Documentaries delve deeper into diversity


On a warm Wednesday evening, the Havens campus seemed like it always did at night, darkness and silence blanketing the playground and halls. No one would ever expect the hundreds of people crowded into the Ellen Driscoll Theater, eyes focused on the stage, where a projector screen cast a blue light over the faces in the crowd.

This crowd – children and grown ups alike – had gathered to see “And Then They Came For Us,” a film about the Japanese American internment camps during WWII.

For 20 years, the Appreciating Diversity Film Series has featured documentaries like “And Then They Came for Us” that center around diversity issues. The non-profit series is sponsored by the City of Piedmont, the Piedmont Adult School, the League of Women Voters, and the Piedmont Appreciating Diversity Committee.

“The point of the series is to let people know that issues of diversity are fascinating, and there are great ways to learn and to get engaged with what’s going on in the world,” said Appreciating Diversity Film Series committee member Maude Pervere.
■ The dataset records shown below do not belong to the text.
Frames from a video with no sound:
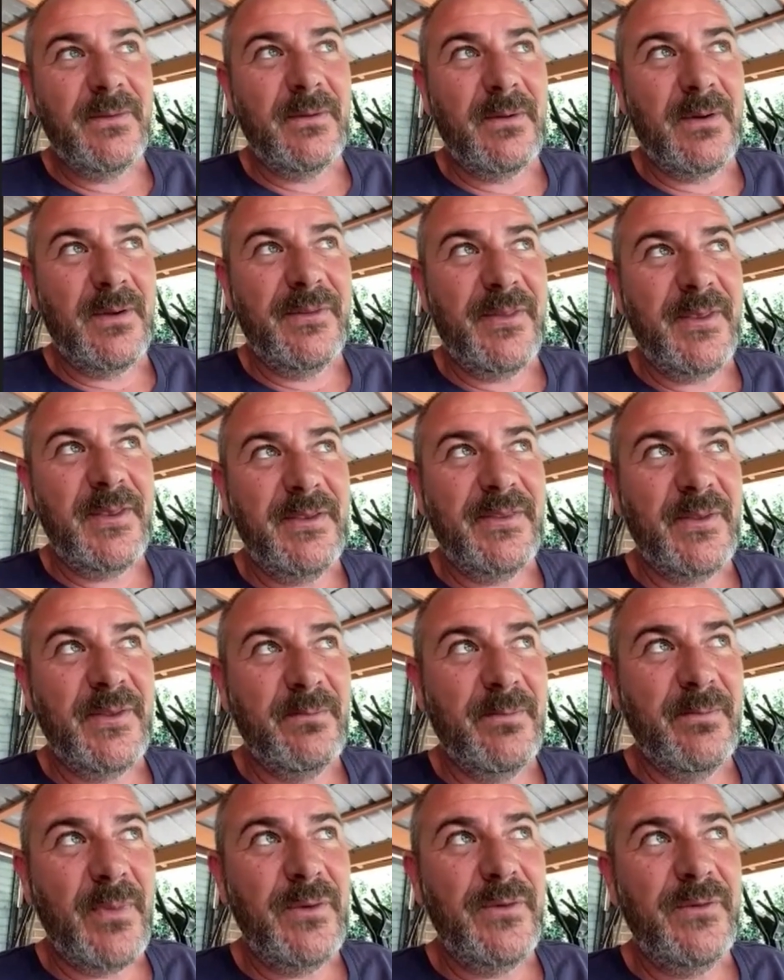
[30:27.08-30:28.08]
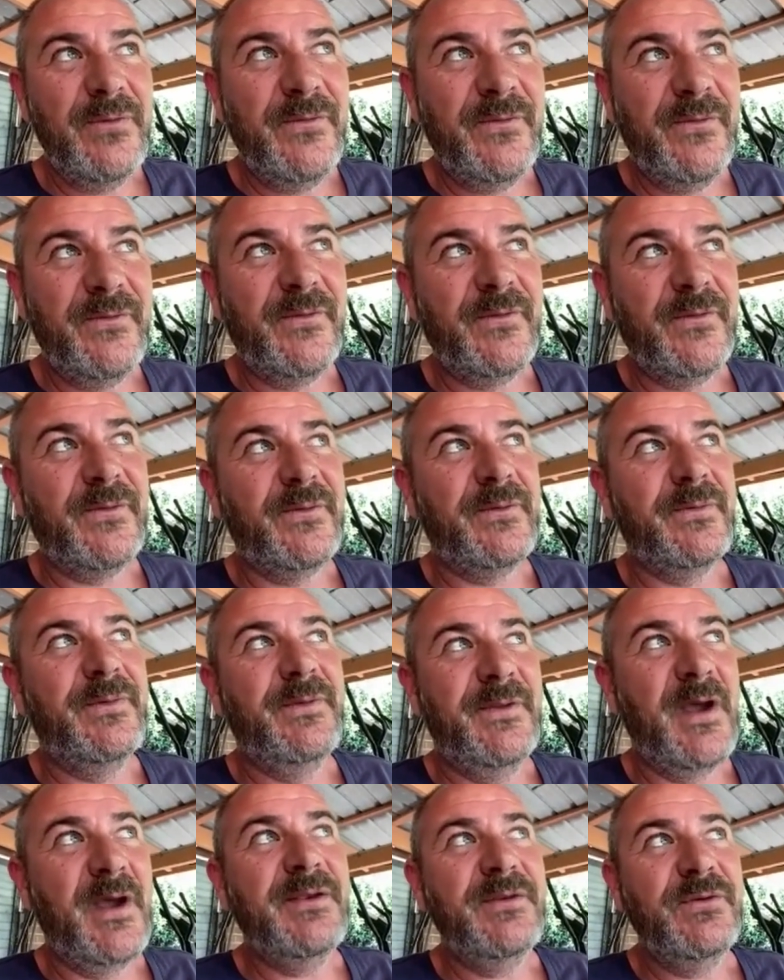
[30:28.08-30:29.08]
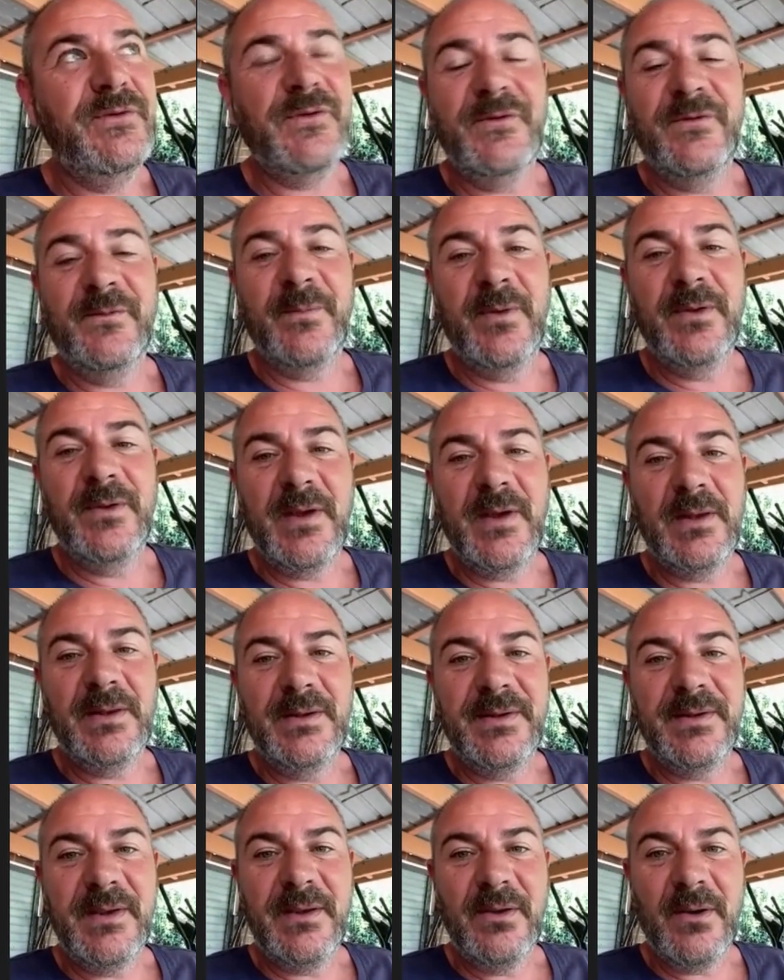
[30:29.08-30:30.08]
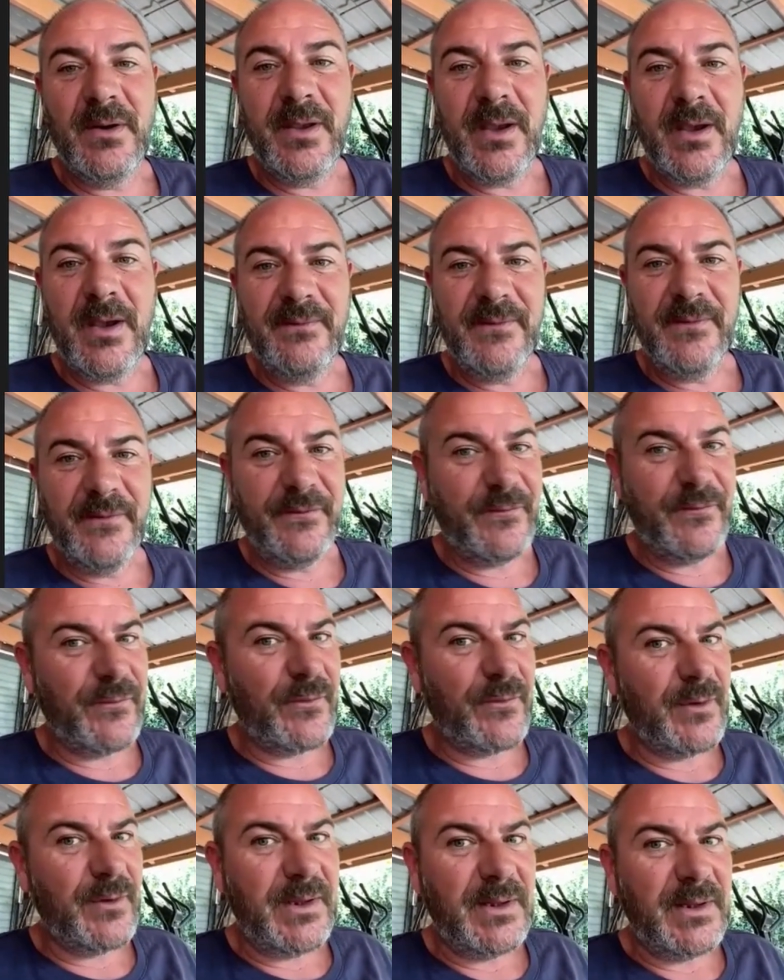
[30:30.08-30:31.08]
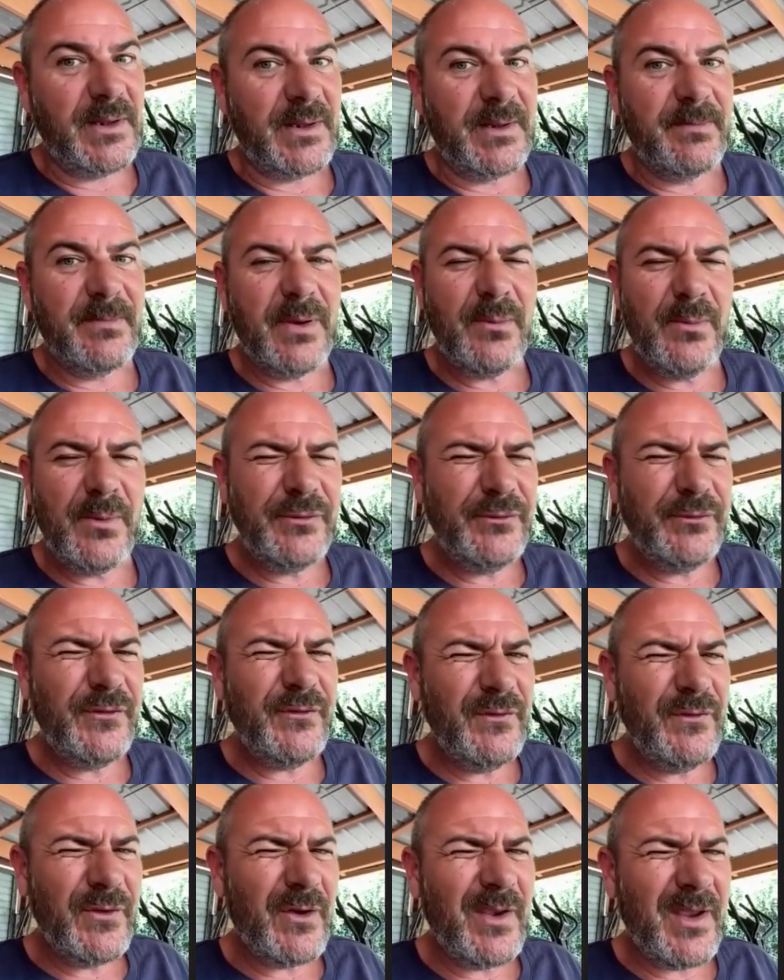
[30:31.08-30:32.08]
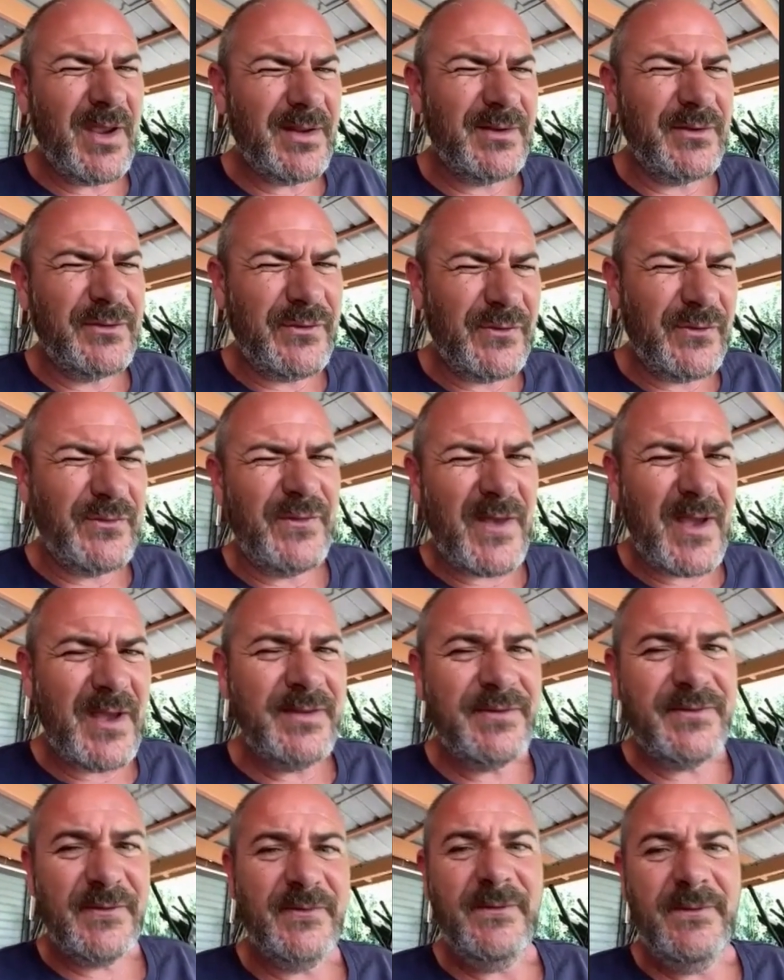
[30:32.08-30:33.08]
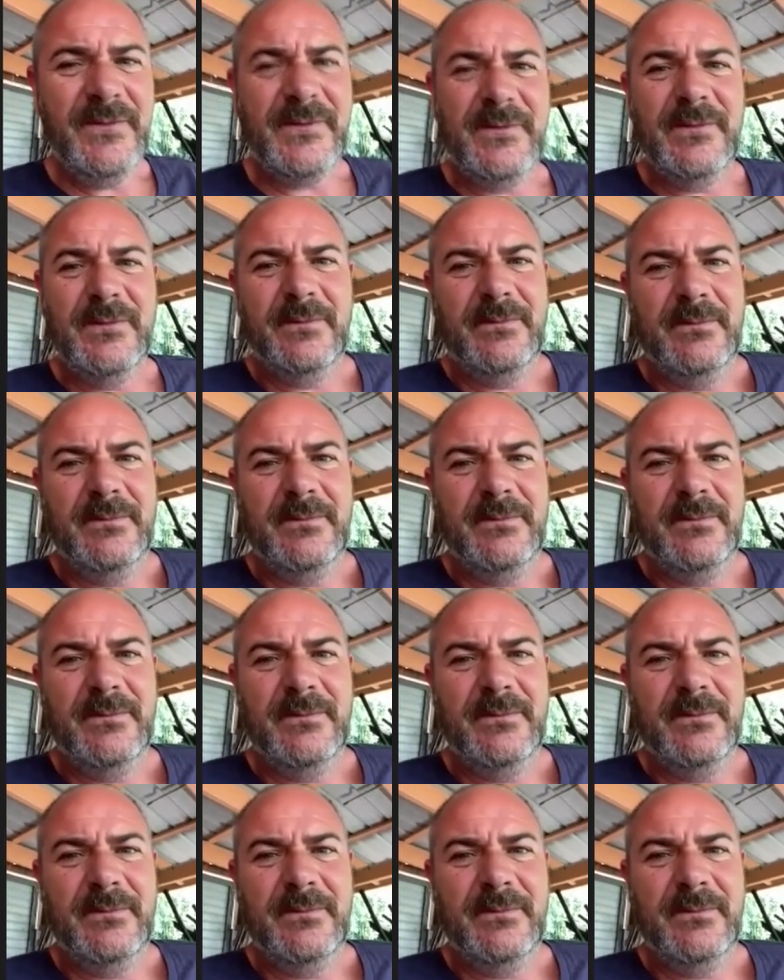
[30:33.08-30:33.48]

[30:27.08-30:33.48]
the most dangerous modality I have is dry needling, but once you know how to do that too,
At first, the series started out as a speaker series, and then the committee chose to feature documentaries accompanied by panel discussions, Pervere said.

“I think that today’s geniuses are often filmmakers,” Pervere said. “It’s hard to do a good job and if you make a successful film, you’ve usually put together some fairly nuanced ideas that are much easier to present when you can do it with pictures and words, not just words.”
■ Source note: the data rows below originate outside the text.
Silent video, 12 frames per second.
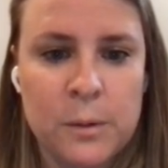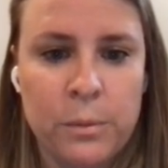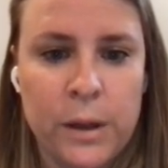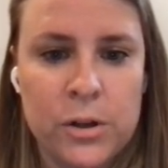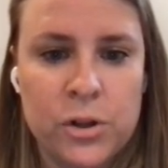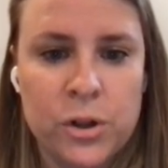your
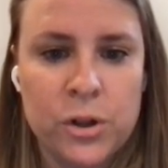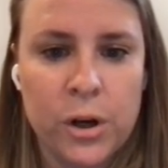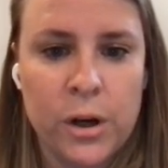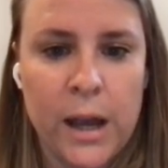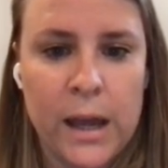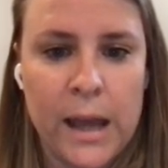blood
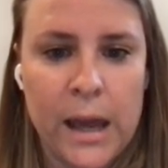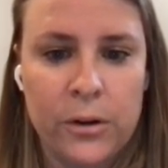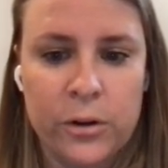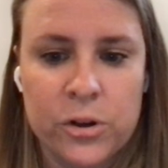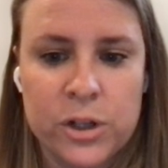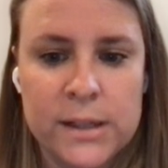sugar and
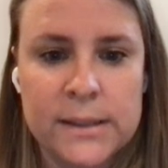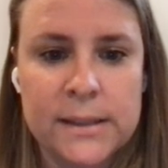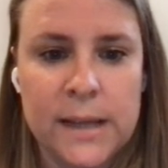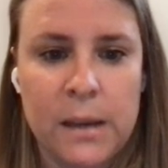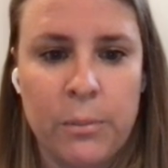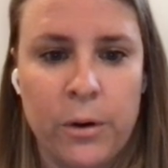energy
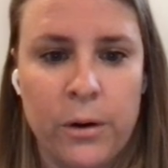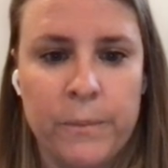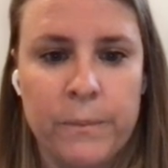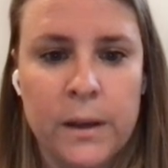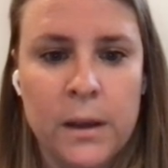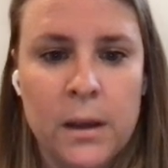
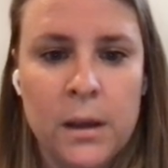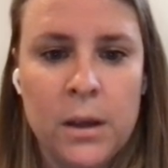stable.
In addition to “And Then They Came for Us”, the Appreciating Diversity Film Series will show the following films this year and into January: “CODE: Debugging the Gender Gap”, “Growing Up Trans”, and a double feature of “The Arc of Justice” and “The House We Live In”, Pervere said.

For a documentary to be shown by the series, it must examine issues of diversity and a committee of nine members must preview it, and then vote if it should be shown. When voting, the members look for certain qualities that makes a film cohesive with the rest of the series, said Appreciating Diversity Film Series committee member Janet Nexon.
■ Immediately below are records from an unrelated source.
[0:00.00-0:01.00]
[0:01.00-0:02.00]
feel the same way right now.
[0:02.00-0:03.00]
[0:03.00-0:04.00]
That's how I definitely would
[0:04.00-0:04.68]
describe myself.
“Diversity is pretty broadly defined in our case to include racial diversity, economic diversity, gender diversity, age diversity,” Nexon said.

The series also provides discussion  platform for the topics shown in the films, Pervere said.

“To see a movie in a group makes a whole different experience rather than sitting at home and watching it on your computer or Netflix,” Nexon said. “You can get a more full experience of the film if you have an opportunity to talk about it right afterwards.”

Committee-organized guest speakers add to the experience of the viewing in after-screening panel discussions, Pervere said.

“I think we are able to tie the films to a local reality when we have speakers,” Pervere said.

For “And Then They Came for Us,” 97 year-old Yae Wada spoke about her experience in the internment camps.

“The audience was really moved by her story of the effect of the internment on her life even after she was released from the internment camp,” Nexon said when talking about Wada.

The film series strives to unite all members of the Bay Area community, Pervere said.

“They said ‘who’s from Piedmont’ and they raised their hands, then they said ‘who’s from Oakland’ and so many people raised their hands and then they said ‘who’s from Berkeley’ and everyone went ‘woop woop,’” math teacher Diana Miller said about the “And Then They Came For Us” screening at Ellen Driscoll.

To increase the accessibility of the series to a wider Bay Area audience, all of the documentaries feature both at The Ellen Driscoll Theater and The New Parkway Theater in Oakland, Pervere said.

“There is a lot of evidence that people help each other if they think that they are part of the same community, so I think it is in all of our best interests if we expand that sense of who’s in our community,” Pervere said.

Junior Niki Roseborough said going to  “And Then They Came For Us” at The New Parkway made her experience unique.

“There’s a sense of community seeing it in a place like that, or the Ellen Driscoll, along with the speakers at the end makes it very different than seeing it at any movie theater,” Roseborough said.